Explanation: With few episodes, the estimate is noisy; with many, it stabilizes. This is the same idea as estimating a bandit arm’s mean by averaging many pulls.

Python: Simulate MC: collect returns from state \(s\) over many episodes; V_s = np.mean(returns_from_s). As N grows, V_s stabilizes.

The chart below shows a typical trend: value estimate (e.g. \(V(s)\)) stabilizes as the number of episodes increases.

  1. By hand: For a Bernoulli with \(p = 0.3\), what is \(\mathbb{E}[X]\) and \(\mathrm{Var}(X)\)? (E[X]=0.3, Var(X)=p(1-p)=0.21.)

Answer and explanation

Step 1 — Expectation: For Bernoulli, \(\mathbb{E}[X] = 1 \cdot p + 0 \cdot (1-p) = p = 0.3\).

Step 2 — Variance: \(\mathrm{Var}(X) = \mathbb{E}[X^2] - (\mathbb{E}[X])^2\). For Bernoulli, \(X^2 = X\), so \(\mathbb{E}[X^2] = p\). Thus \(\mathrm{Var}(X) = p - p^2 = p(1-p) = 0.3 \times 0.7 = 0.21\).

Answer: \(\mathbb{E}[X] = 0.3\); \(\mathrm{Var}(X) = 0.21\).

Explanation: Bernoulli is 0/1 with probability \(p\) and \(1-p\). This formula appears when we model binary outcomes (e.g. success/fail, left/right) in RL.

Python: p = 0.3; E_X = p; Var_X = p*(1-p); print(E_X, Var_X) → 0.3 and 0.21.

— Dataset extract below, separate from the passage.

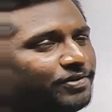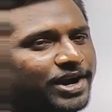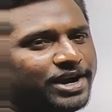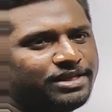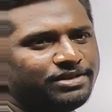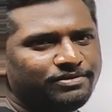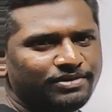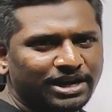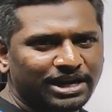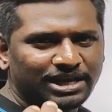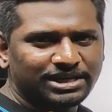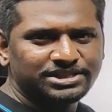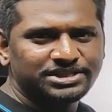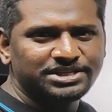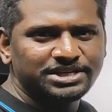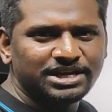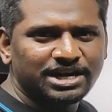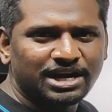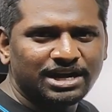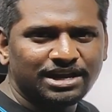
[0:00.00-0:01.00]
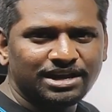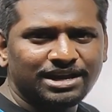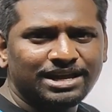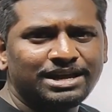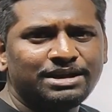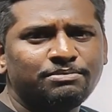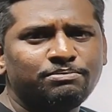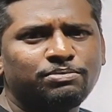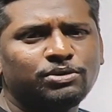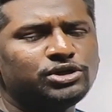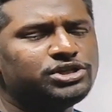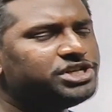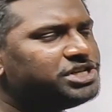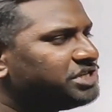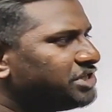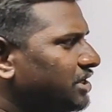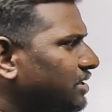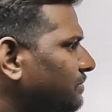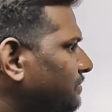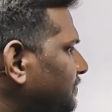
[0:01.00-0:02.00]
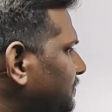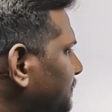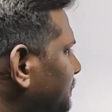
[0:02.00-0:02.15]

to find the velocity and position.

For Bernoulli(\(p=0.3\)), \(\mathbb{E}[X]=0.3\) and \(\mathrm{Var}(X)=0.21\). The chart below shows the two outcomes and their probabilities.

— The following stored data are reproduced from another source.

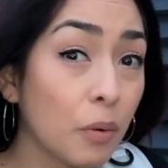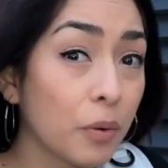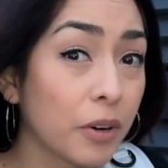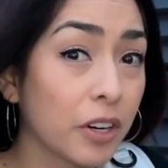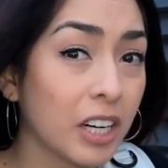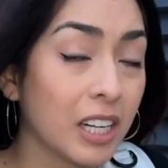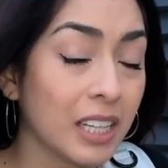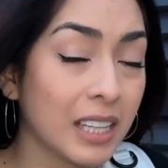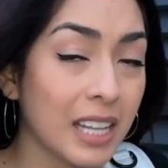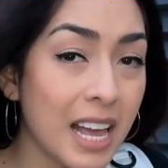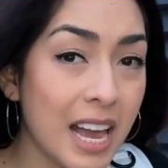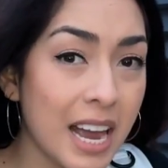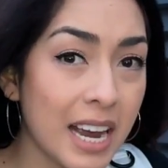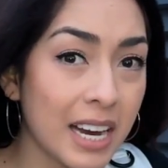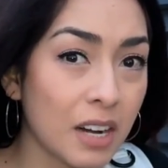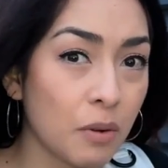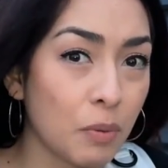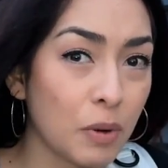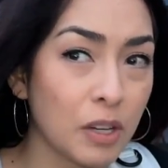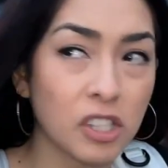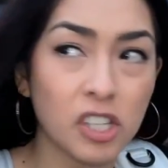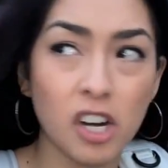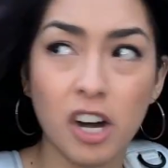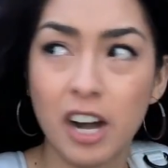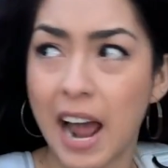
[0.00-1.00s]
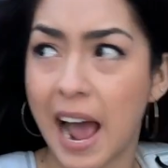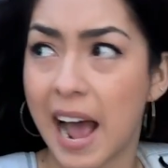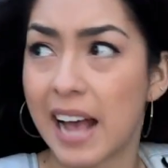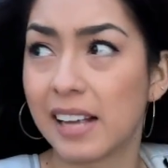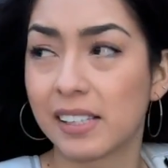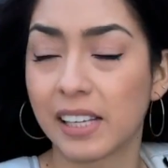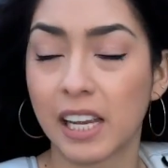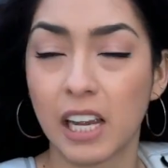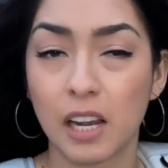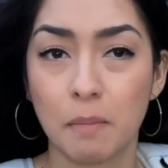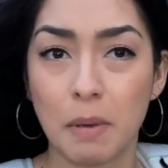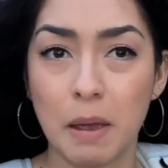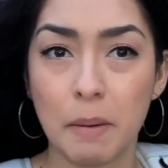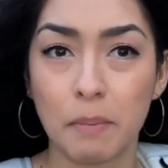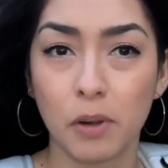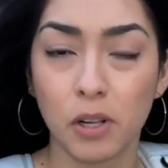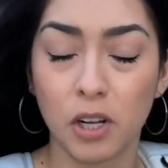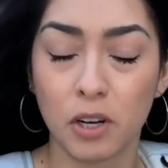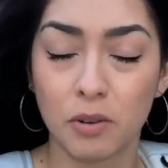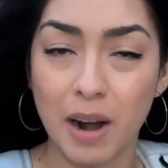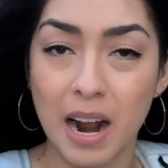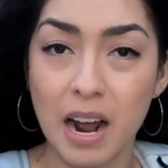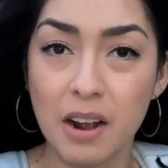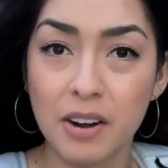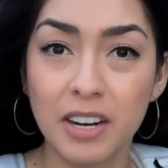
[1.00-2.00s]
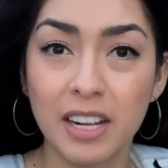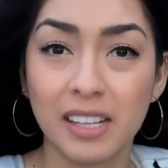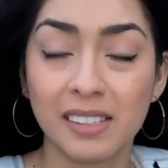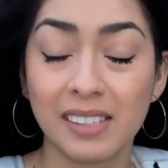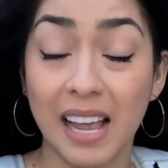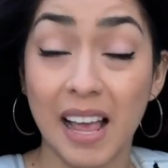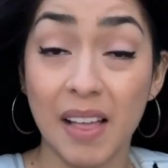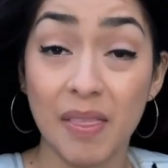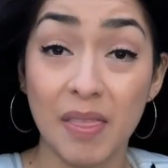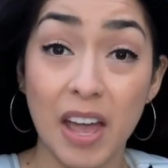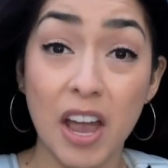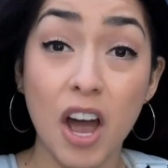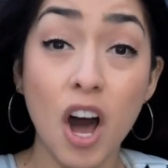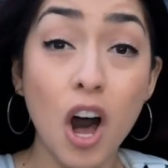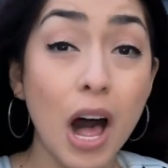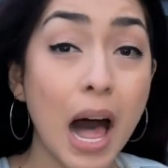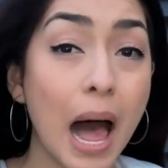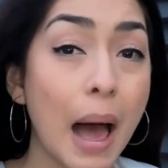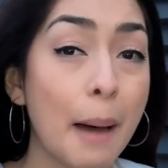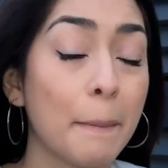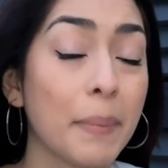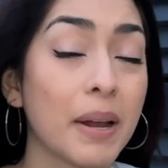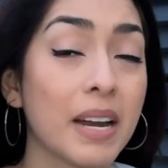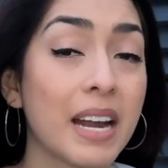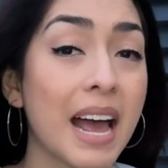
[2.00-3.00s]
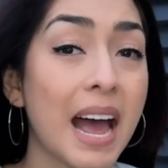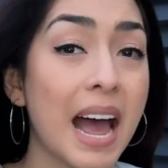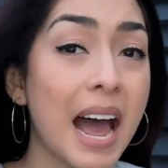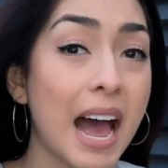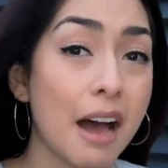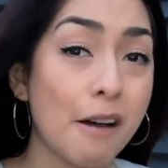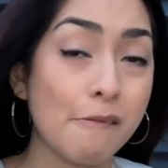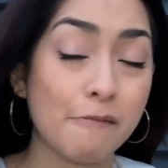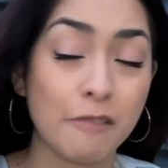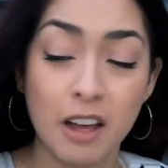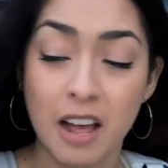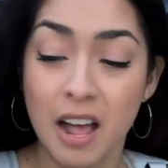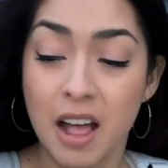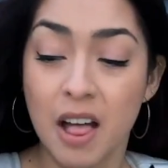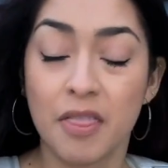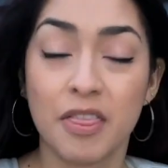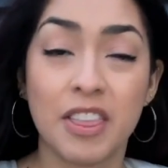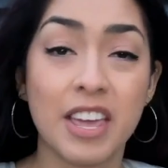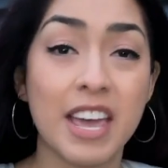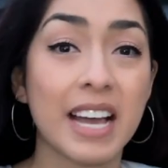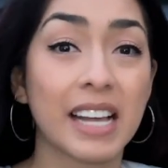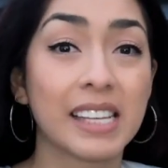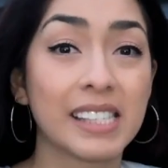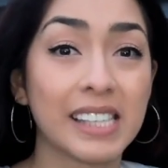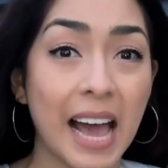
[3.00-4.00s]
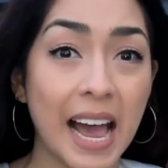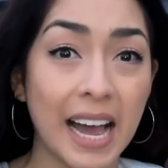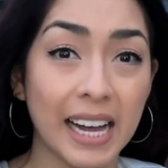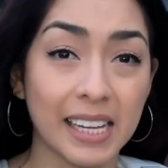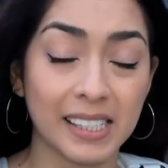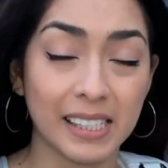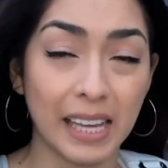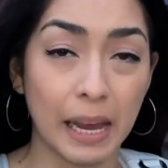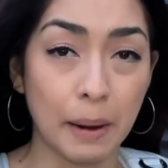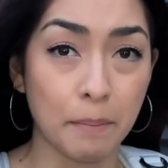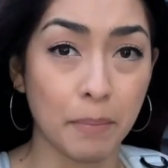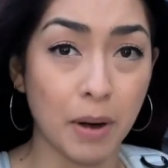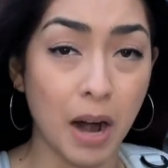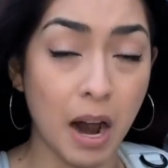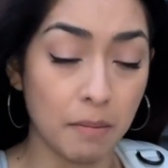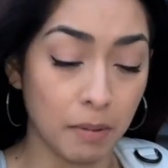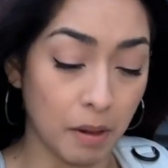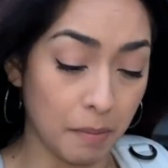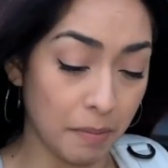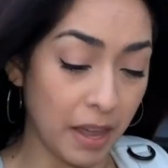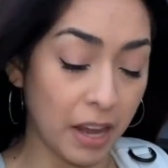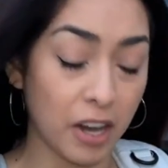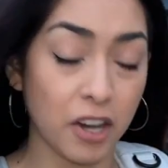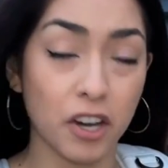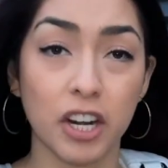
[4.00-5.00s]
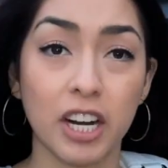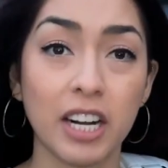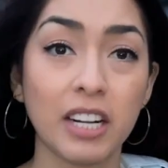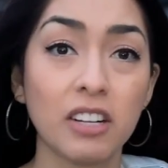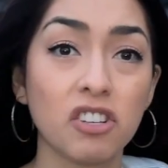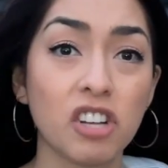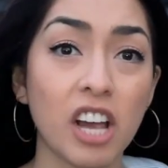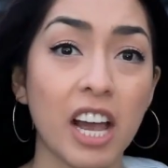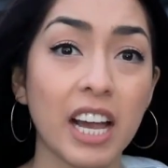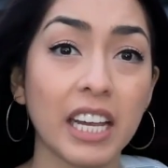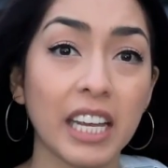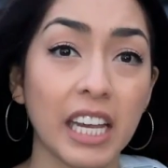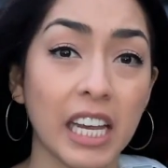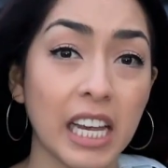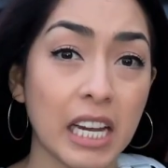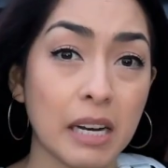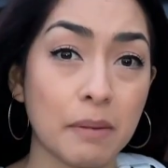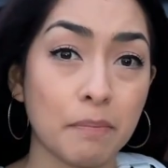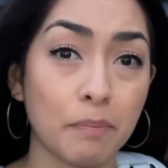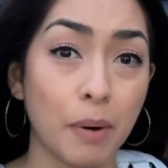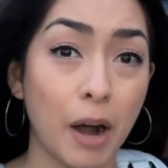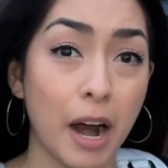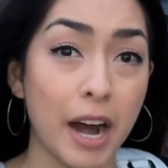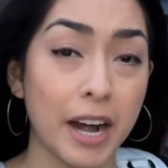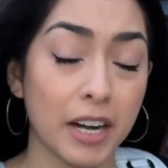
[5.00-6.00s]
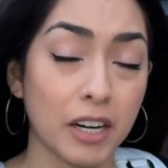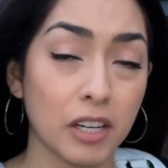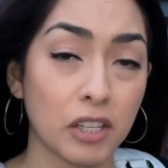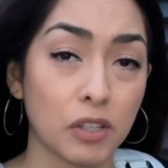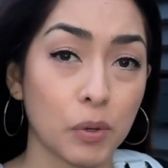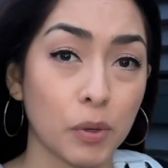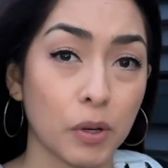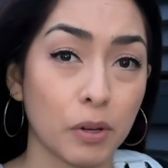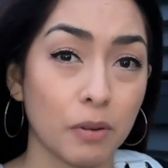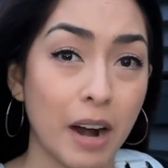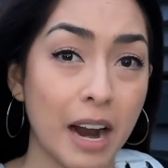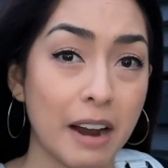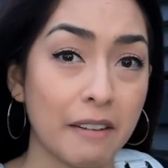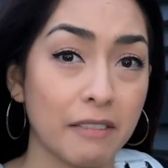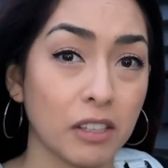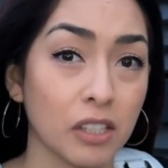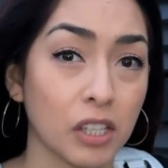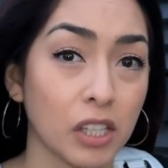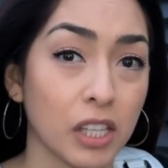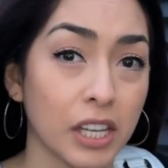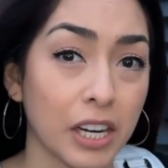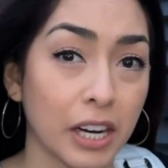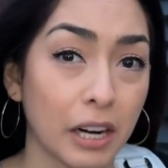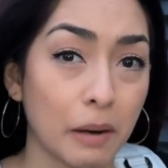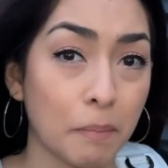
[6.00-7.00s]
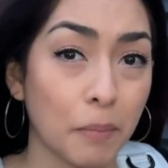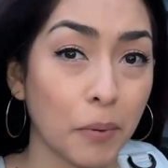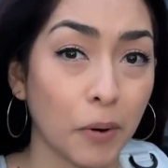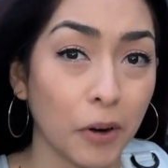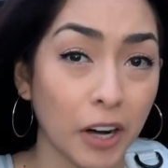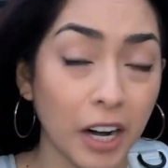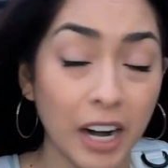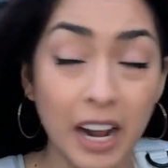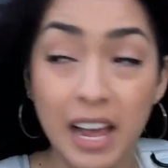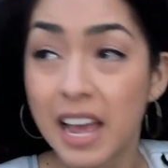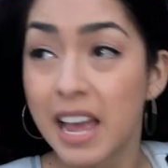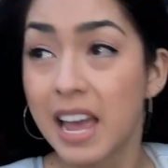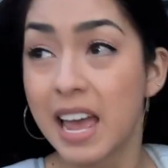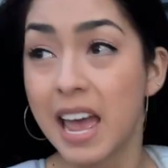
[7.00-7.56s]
we're in line, we start asking people around us, and they all happen to have the exact same problem. They couldn't check in prior to arriving to the airport.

  1. RL: In a bandit, we estimate \(Q(a)\) by the sample mean of rewards from arm \(a\). Why might we prefer this over using only the last reward from arm \(a\)?

Answer and explanation

The sample mean uses all rewards observed from arm \(a\), so it has lower variance than a single reward. One reward is noisy and can be far from the true expected reward; the sample mean averages out the noise and, by the law of large numbers, converges to \(Q(a)\). Using only the last reward would ignore previous information and give a much noisier estimate.

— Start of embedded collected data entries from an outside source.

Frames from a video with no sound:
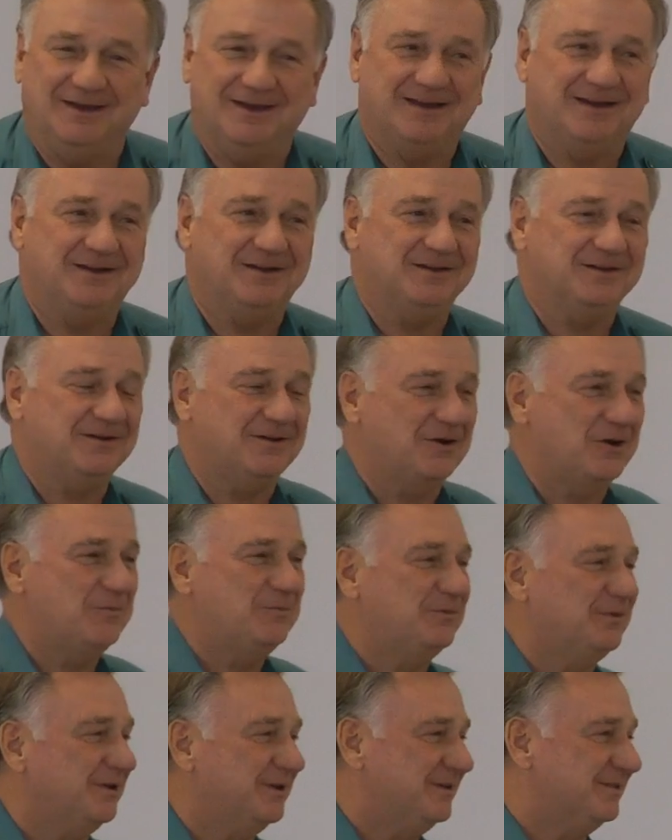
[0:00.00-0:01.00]
and
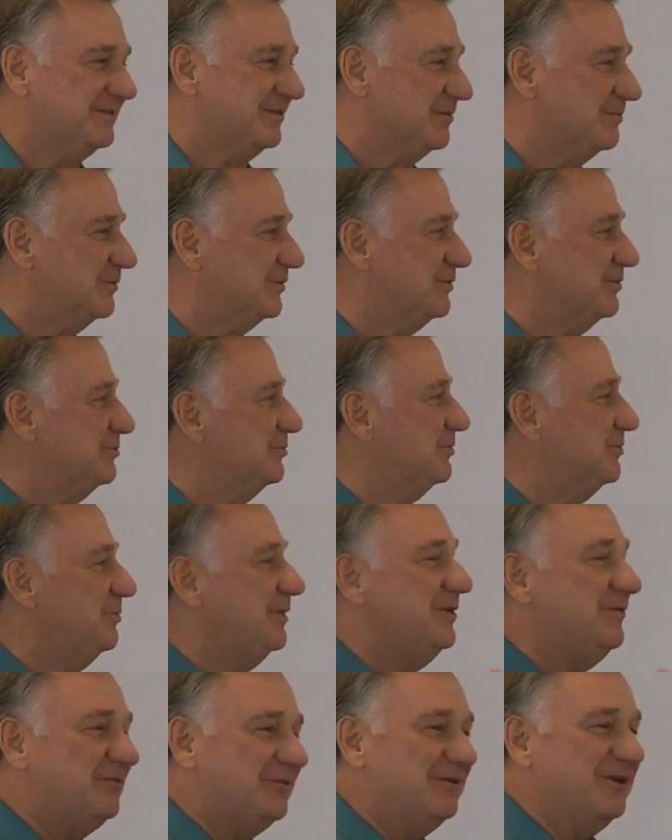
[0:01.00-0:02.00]
hopefully some
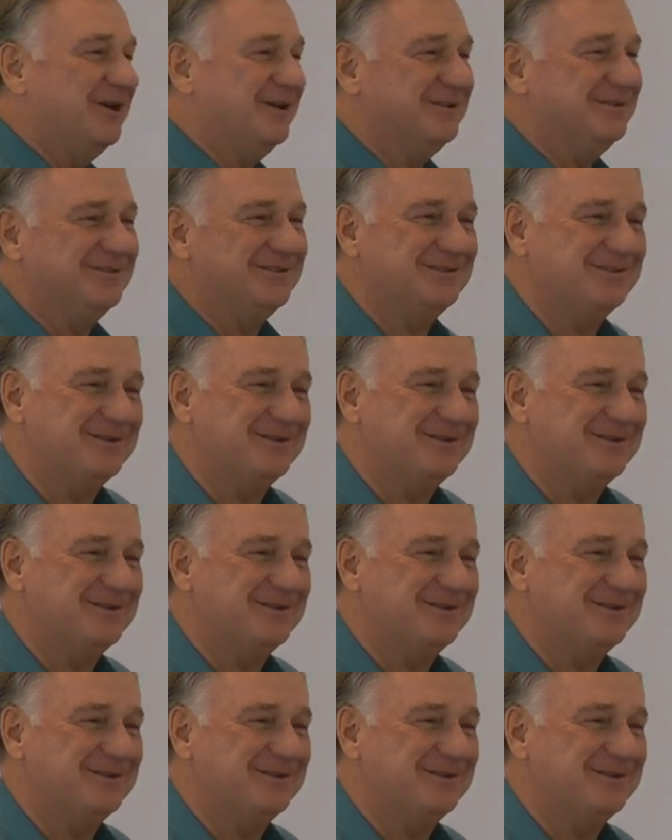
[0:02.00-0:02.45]
soon-to-be friends.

Explanation: In bandit algorithms we maintain a running mean (or equivalent) per arm. That’s exactly the sample mean of all rewards from that arm so far. The last reward alone is an unbiased but high-variance estimate.

Python: rewards_from_a = []; rewards_from_a.append(r); Q_a = sum(rewards_from_a)/len(rewards_from_a) — running sample mean. Variance of this estimate decreases as more rewards are added.

The chart below shows that the standard deviation of the estimate (of \(Q(a)\)) decreases as the number of pulls increases.

Professor’s hints

  • Always use \(n-1\) (not \(n\)) in the denominator for the unbiased sample variance when you are estimating the variance of a distribution from data. Using \(n\) gives the MLE of the variance but is biased.
  • In RL, “sample” usually means one trajectory or one reward draw. “Sample mean” then means averaging over many such trajectories or draws.
  • When you see \(\mathbb{E}_\pi[…]\) in RL, it means “expectation under policy \(\pi\)” — i.e. over trajectories generated by following \(\pi\).

Common pitfalls

  • Confusing expectation with one sample: The expected reward of an arm is not the same as the reward you got on one pull. Expectation is a property of the distribution; one sample is random.
  • Using \(n\) instead of \(n-1\) for sample variance: For small \(n\) the difference matters. Stick to \(n-1\) when you want an unbiased estimate of the population variance.
  • Assuming independence when it is not: In RL, consecutive rewards in one episode are often not independent. Monte Carlo still works because we average over many independent episodes.